Problem requirements:
A faithful, complete transcript of the entries below, without pictures, should be returned.

[[ The data open ]]

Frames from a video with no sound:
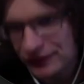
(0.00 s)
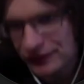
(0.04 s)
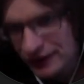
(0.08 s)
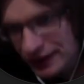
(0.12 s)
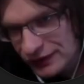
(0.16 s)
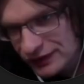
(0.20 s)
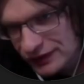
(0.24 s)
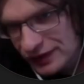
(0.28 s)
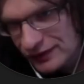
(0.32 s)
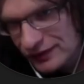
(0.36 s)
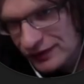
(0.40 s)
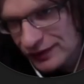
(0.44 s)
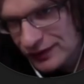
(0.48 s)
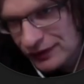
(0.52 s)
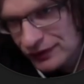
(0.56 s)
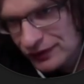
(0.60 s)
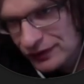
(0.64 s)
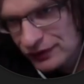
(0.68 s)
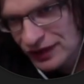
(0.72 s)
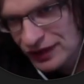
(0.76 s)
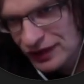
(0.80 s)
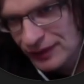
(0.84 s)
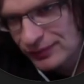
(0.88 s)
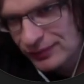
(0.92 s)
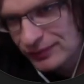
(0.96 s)
DCA 7, so
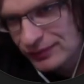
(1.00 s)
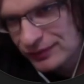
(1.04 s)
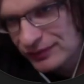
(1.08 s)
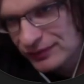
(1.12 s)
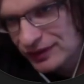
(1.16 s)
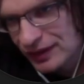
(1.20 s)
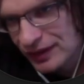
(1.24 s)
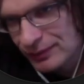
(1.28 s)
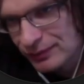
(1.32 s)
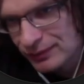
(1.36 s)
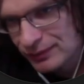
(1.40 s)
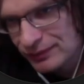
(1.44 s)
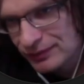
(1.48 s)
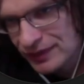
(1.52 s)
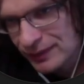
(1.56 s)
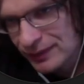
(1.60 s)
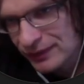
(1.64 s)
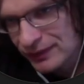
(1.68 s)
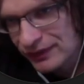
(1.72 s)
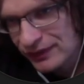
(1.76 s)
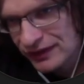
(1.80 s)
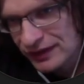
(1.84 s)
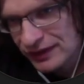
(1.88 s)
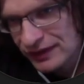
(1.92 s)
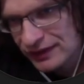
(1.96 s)
just tap
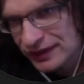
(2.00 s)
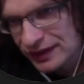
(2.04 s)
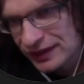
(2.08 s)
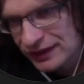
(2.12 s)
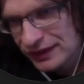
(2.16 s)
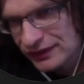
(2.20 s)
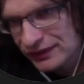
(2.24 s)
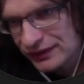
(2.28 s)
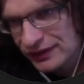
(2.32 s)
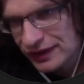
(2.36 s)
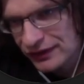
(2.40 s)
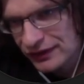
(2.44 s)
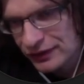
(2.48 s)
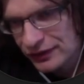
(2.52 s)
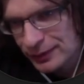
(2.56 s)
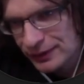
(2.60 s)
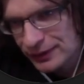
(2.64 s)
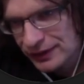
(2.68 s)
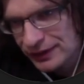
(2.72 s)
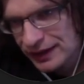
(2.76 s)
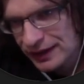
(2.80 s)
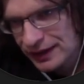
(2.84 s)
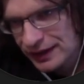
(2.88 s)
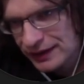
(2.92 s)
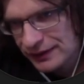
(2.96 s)
select again to
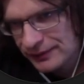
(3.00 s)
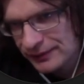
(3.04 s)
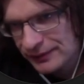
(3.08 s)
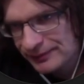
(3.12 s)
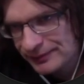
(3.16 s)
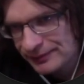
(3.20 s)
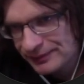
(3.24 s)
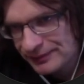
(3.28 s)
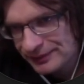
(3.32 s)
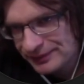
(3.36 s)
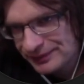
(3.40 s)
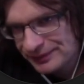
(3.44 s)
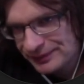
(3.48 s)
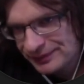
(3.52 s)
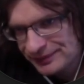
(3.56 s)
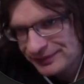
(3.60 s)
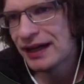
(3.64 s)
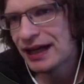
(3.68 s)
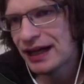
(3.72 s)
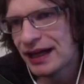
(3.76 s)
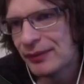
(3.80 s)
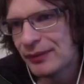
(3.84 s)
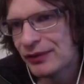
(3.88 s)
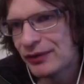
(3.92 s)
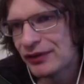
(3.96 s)
unspill that.
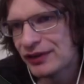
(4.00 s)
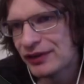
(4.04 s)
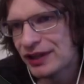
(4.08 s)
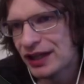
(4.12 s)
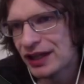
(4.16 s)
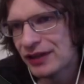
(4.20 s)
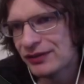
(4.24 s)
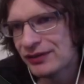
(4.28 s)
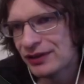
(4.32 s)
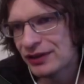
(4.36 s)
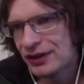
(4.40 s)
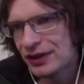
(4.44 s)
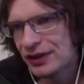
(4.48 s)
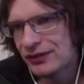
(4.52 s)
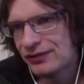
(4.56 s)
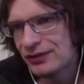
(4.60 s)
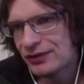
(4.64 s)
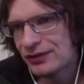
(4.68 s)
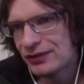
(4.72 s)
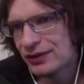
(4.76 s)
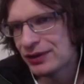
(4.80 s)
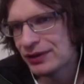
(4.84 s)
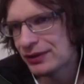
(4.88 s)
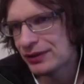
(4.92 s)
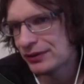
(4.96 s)
So now if
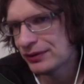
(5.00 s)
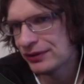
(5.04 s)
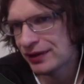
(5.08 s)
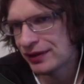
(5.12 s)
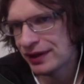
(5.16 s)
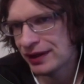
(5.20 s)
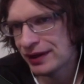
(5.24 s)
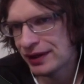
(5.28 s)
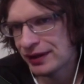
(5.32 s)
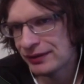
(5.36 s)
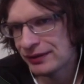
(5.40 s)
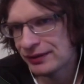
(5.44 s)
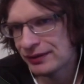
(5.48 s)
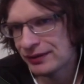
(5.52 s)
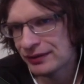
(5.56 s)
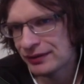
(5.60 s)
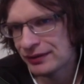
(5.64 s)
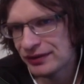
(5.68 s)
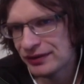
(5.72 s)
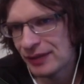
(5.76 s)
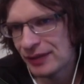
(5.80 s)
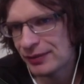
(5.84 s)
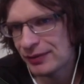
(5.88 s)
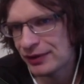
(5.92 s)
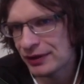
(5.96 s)
you hold down,
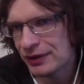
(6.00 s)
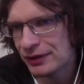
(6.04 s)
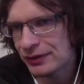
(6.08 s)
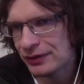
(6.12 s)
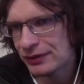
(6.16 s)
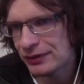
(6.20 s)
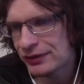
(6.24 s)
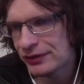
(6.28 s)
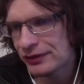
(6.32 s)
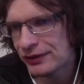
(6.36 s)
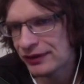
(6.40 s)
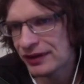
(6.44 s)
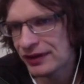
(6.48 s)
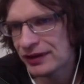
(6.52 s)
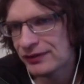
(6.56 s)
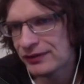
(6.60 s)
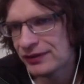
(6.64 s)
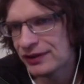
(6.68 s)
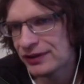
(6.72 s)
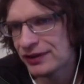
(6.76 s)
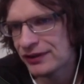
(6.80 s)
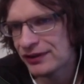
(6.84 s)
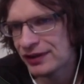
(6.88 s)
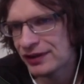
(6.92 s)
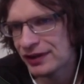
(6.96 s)
tap and hold, select
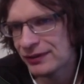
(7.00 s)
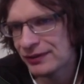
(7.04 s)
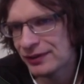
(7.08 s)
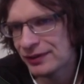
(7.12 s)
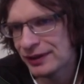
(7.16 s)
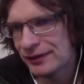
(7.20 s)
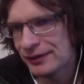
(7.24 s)
for DCA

[[ The data closed ]]

Reply:
Frames from a video with no sound:
(0.00 s)
(0.04 s)
(0.08 s)
(0.12 s)
(0.16 s)
(0.20 s)
(0.24 s)
(0.28 s)
(0.32 s)
(0.36 s)
(0.40 s)
(0.44 s)
(0.48 s)
(0.52 s)
(0.56 s)
(0.60 s)
(0.64 s)
(0.68 s)
(0.72 s)
(0.76 s)
(0.80 s)
(0.84 s)
(0.88 s)
(0.92 s)
(0.96 s)
DCA 7, so
(1.00 s)
(1.04 s)
(1.08 s)
(1.12 s)
(1.16 s)
(1.20 s)
(1.24 s)
(1.28 s)
(1.32 s)
(1.36 s)
(1.40 s)
(1.44 s)
(1.48 s)
(1.52 s)
(1.56 s)
(1.60 s)
(1.64 s)
(1.68 s)
(1.72 s)
(1.76 s)
(1.80 s)
(1.84 s)
(1.88 s)
(1.92 s)
(1.96 s)
just tap
(2.00 s)
(2.04 s)
(2.08 s)
(2.12 s)
(2.16 s)
(2.20 s)
(2.24 s)
(2.28 s)
(2.32 s)
(2.36 s)
(2.40 s)
(2.44 s)
(2.48 s)
(2.52 s)
(2.56 s)
(2.60 s)
(2.64 s)
(2.68 s)
(2.72 s)
(2.76 s)
(2.80 s)
(2.84 s)
(2.88 s)
(2.92 s)
(2.96 s)
select again to
(3.00 s)
(3.04 s)
(3.08 s)
(3.12 s)
(3.16 s)
(3.20 s)
(3.24 s)
(3.28 s)
(3.32 s)
(3.36 s)
(3.40 s)
(3.44 s)
(3.48 s)
(3.52 s)
(3.56 s)
(3.60 s)
(3.64 s)
(3.68 s)
(3.72 s)
(3.76 s)
(3.80 s)
(3.84 s)
(3.88 s)
(3.92 s)
(3.96 s)
unspill that.
(4.00 s)
(4.04 s)
(4.08 s)
(4.12 s)
(4.16 s)
(4.20 s)
(4.24 s)
(4.28 s)
(4.32 s)
(4.36 s)
(4.40 s)
(4.44 s)
(4.48 s)
(4.52 s)
(4.56 s)
(4.60 s)
(4.64 s)
(4.68 s)
(4.72 s)
(4.76 s)
(4.80 s)
(4.84 s)
(4.88 s)
(4.92 s)
(4.96 s)
So now if
(5.00 s)
(5.04 s)
(5.08 s)
(5.12 s)
(5.16 s)
(5.20 s)
(5.24 s)
(5.28 s)
(5.32 s)
(5.36 s)
(5.40 s)
(5.44 s)
(5.48 s)
(5.52 s)
(5.56 s)
(5.60 s)
(5.64 s)
(5.68 s)
(5.72 s)
(5.76 s)
(5.80 s)
(5.84 s)
(5.88 s)
(5.92 s)
(5.96 s)
you hold down,
(6.00 s)
(6.04 s)
(6.08 s)
(6.12 s)
(6.16 s)
(6.20 s)
(6.24 s)
(6.28 s)
(6.32 s)
(6.36 s)
(6.40 s)
(6.44 s)
(6.48 s)
(6.52 s)
(6.56 s)
(6.60 s)
(6.64 s)
(6.68 s)
(6.72 s)
(6.76 s)
(6.80 s)
(6.84 s)
(6.88 s)
(6.92 s)
(6.96 s)
tap and hold, select
(7.00 s)
(7.04 s)
(7.08 s)
(7.12 s)
(7.16 s)
(7.20 s)
(7.24 s)
for DCA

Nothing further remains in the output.